▸ **ASSIGNMENT**
Without the pictures, output the records below word for word.

Data entries
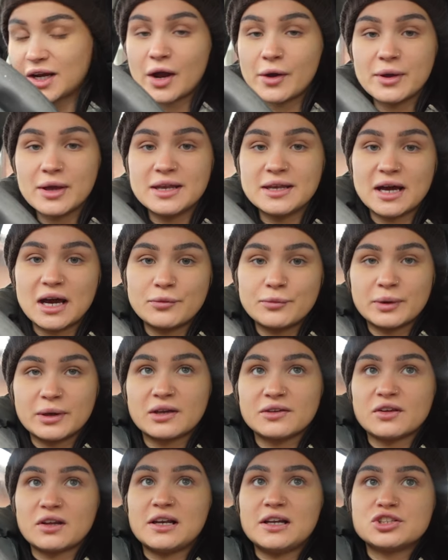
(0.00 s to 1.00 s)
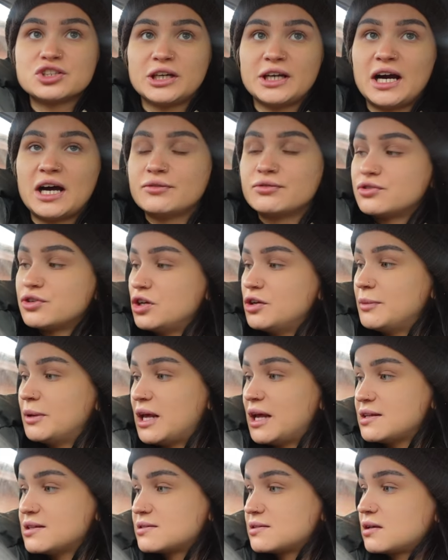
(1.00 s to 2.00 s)
go in now because I literally have 2
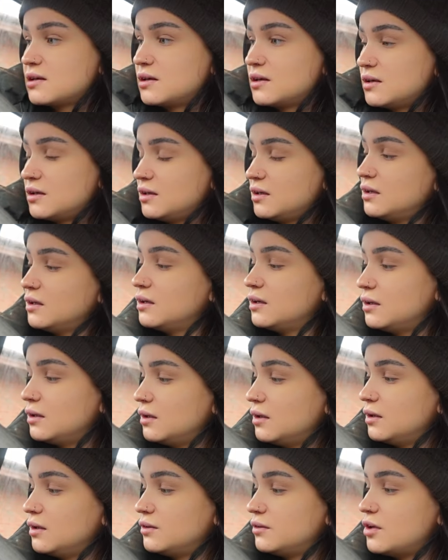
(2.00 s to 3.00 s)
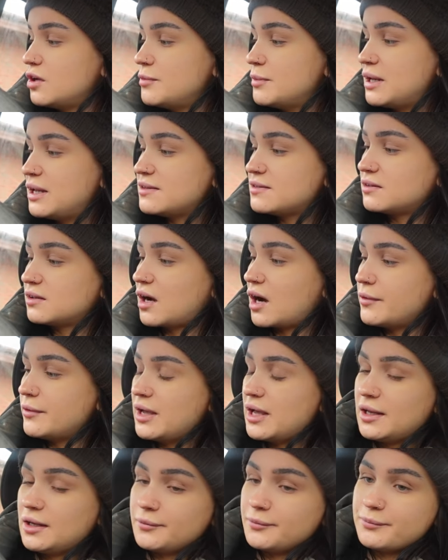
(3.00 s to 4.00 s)
minutes to go
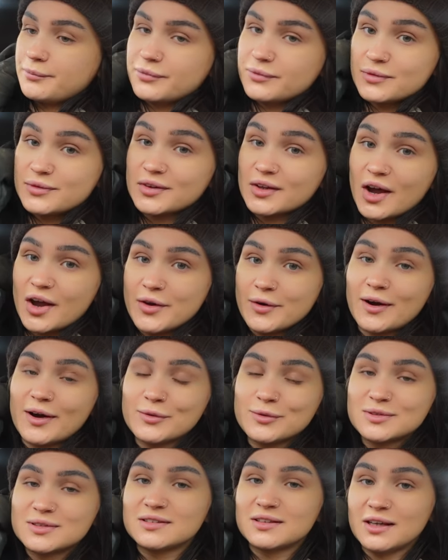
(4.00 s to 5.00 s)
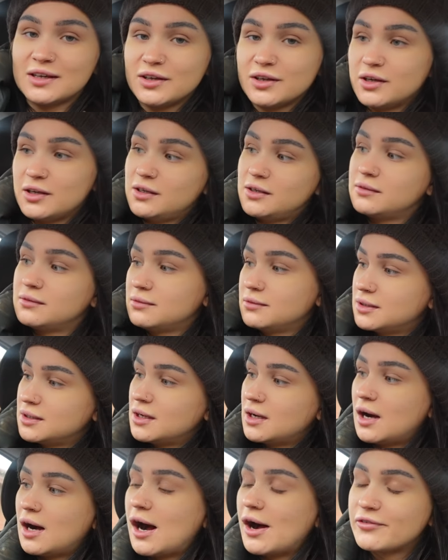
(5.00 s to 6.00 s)
in. So I will see you
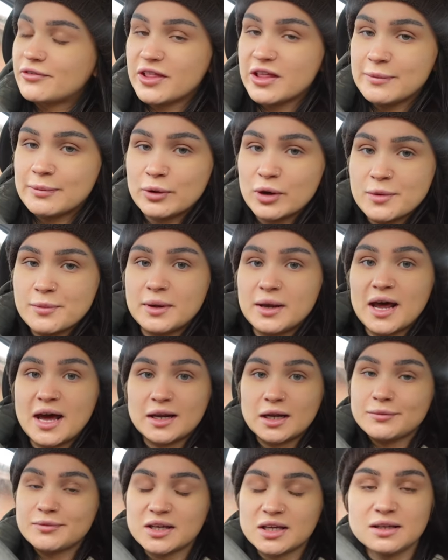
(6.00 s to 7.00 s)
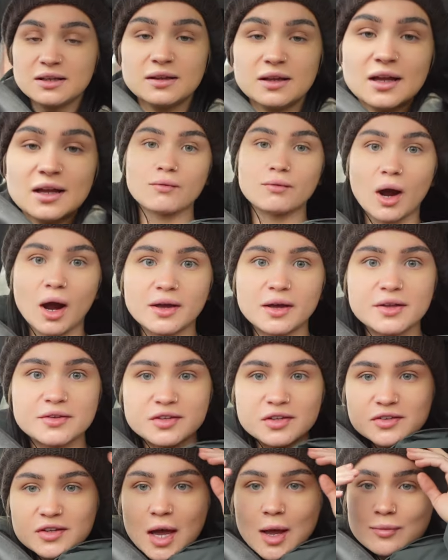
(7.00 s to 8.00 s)
after the appointment and update you Right,
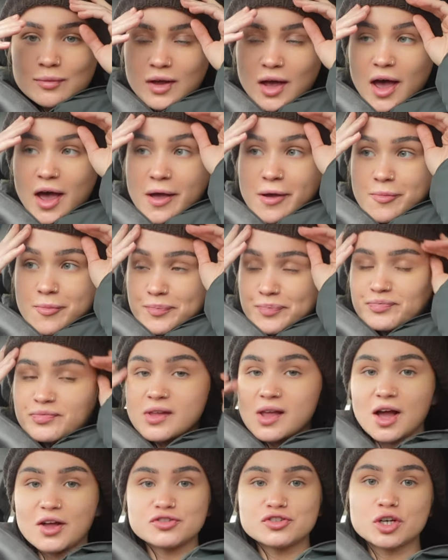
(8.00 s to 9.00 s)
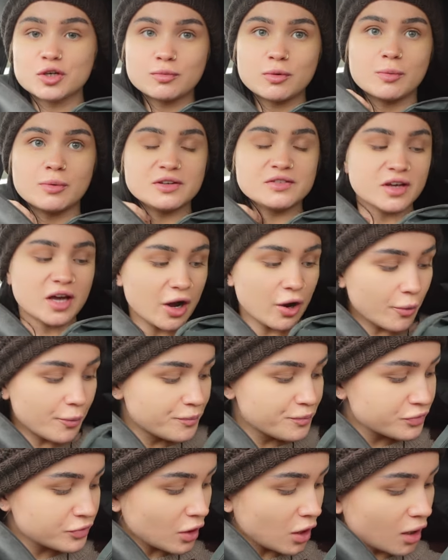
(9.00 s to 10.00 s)
it's the same day. As you can probably tell,
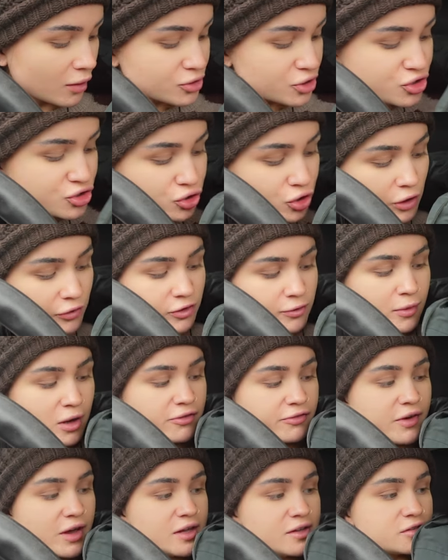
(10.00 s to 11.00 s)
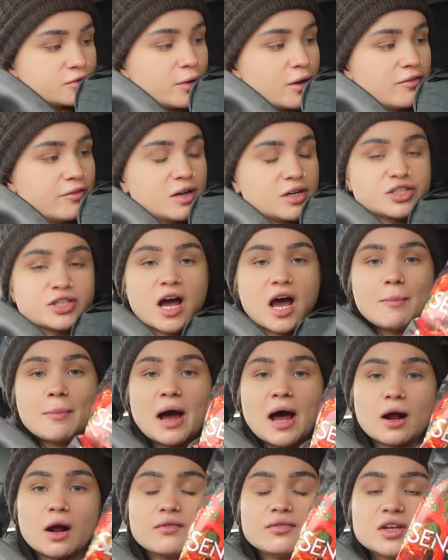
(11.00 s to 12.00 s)
I'm just scuffing my face with a share
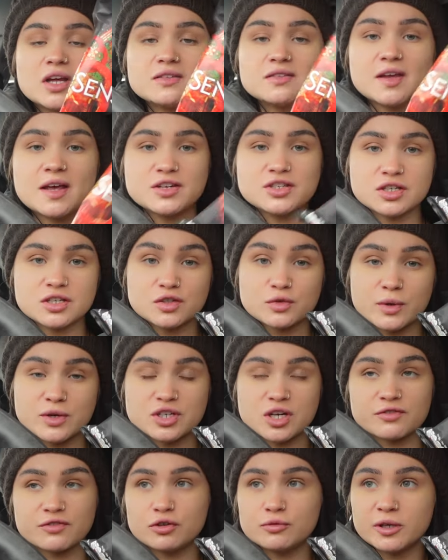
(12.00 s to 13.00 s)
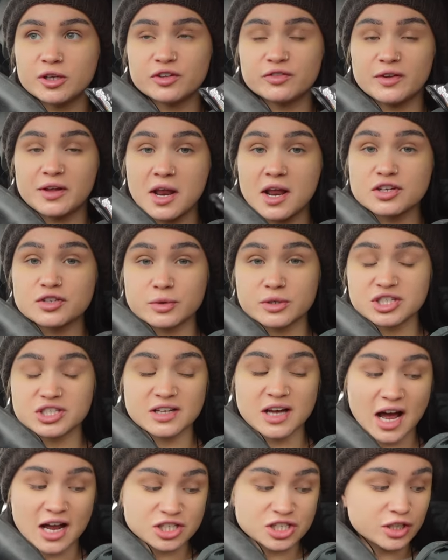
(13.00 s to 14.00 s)
bag of Temptations, which I've almost finished, which
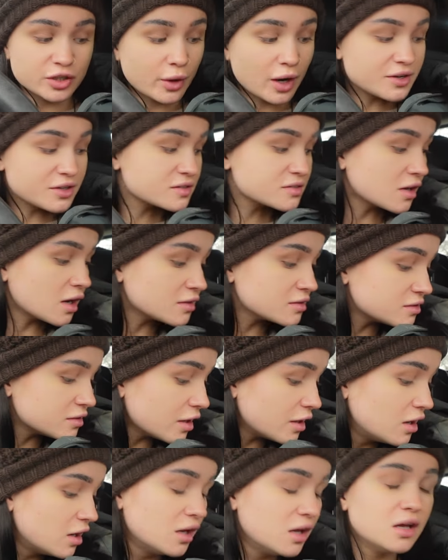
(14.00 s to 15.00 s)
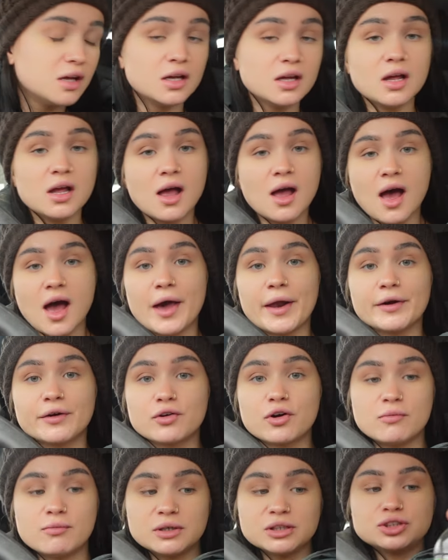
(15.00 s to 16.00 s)
is actually quite disgusting. And I've
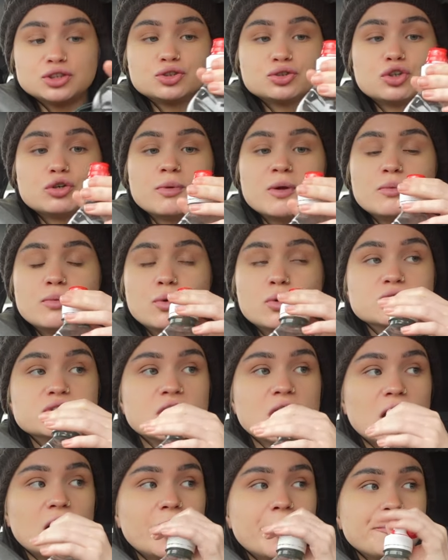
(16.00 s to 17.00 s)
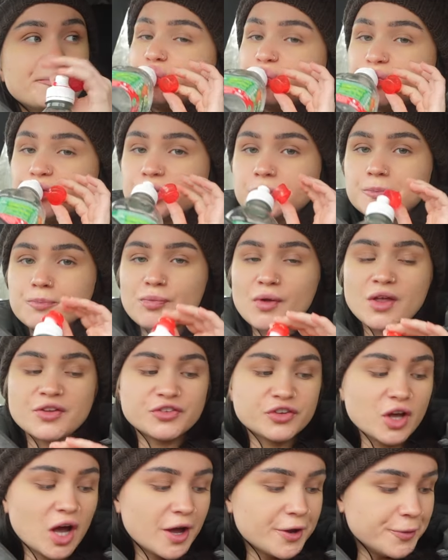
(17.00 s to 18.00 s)
got my strawberry water.
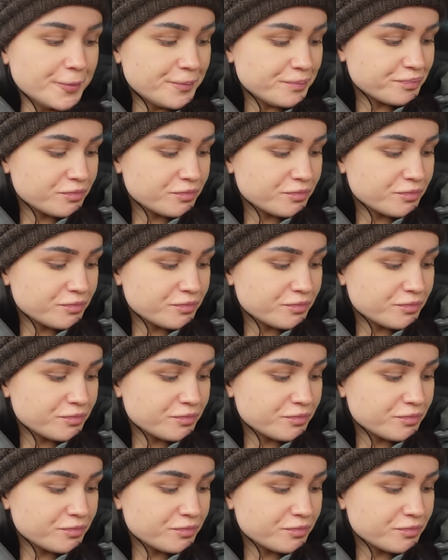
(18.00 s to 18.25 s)
So,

▸ **OUTPUT FOR THIS EXERCISE**
(0.00 s to 1.00 s)
(1.00 s to 2.00 s)
go in now because I literally have 2
(2.00 s to 3.00 s)
(3.00 s to 4.00 s)
minutes to go
(4.00 s to 5.00 s)
(5.00 s to 6.00 s)
in. So I will see you
(6.00 s to 7.00 s)
(7.00 s to 8.00 s)
after the appointment and update you Right,
(8.00 s to 9.00 s)
(9.00 s to 10.00 s)
it's the same day. As you can probably tell,
(10.00 s to 11.00 s)
(11.00 s to 12.00 s)
I'm just scuffing my face with a share
(12.00 s to 13.00 s)
(13.00 s to 14.00 s)
bag of Temptations, which I've almost finished, which
(14.00 s to 15.00 s)
(15.00 s to 16.00 s)
is actually quite disgusting. And I've
(16.00 s to 17.00 s)
(17.00 s to 18.00 s)
got my strawberry water.
(18.00 s to 18.25 s)
So,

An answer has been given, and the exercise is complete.